▸ **Work instruction**:
Find all lines in the listing that include the word "from", then copy them.

▸ **Records provided**:
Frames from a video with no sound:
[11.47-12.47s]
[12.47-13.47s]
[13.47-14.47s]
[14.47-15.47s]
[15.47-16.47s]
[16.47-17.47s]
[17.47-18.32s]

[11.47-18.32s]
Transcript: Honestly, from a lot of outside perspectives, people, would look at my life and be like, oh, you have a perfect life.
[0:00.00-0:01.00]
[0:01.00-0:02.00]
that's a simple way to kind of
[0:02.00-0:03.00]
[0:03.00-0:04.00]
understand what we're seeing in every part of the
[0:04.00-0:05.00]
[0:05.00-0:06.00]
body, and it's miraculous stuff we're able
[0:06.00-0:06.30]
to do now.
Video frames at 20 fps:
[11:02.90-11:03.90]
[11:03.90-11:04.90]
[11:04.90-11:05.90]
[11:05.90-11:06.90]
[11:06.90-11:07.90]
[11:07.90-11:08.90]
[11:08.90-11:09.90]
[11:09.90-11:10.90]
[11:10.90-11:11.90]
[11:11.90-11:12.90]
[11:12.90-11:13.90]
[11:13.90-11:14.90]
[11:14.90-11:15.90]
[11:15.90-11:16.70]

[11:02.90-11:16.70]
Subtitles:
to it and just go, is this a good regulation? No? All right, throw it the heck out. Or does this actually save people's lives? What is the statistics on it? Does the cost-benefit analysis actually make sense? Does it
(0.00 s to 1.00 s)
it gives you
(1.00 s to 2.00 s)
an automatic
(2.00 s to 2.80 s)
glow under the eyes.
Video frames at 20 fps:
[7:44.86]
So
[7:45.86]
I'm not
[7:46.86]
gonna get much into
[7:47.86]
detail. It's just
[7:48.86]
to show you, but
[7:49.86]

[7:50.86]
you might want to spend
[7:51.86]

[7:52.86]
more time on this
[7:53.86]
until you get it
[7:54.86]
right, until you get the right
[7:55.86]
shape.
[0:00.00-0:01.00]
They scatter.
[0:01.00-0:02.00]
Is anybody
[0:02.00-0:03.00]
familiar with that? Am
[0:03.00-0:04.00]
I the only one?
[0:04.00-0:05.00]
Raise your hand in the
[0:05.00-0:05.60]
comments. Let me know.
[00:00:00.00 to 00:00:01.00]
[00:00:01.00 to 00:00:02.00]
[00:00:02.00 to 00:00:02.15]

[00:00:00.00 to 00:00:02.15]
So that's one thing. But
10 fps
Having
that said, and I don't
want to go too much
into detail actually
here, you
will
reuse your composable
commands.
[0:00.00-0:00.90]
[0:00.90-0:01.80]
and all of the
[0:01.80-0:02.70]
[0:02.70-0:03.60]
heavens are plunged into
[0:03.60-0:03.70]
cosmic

▸ **Answer**:
Frames from a video with no sound:
Transcript: Honestly, from a lot of outside perspectives, people, would look at my life and be like, oh, you have a perfect life.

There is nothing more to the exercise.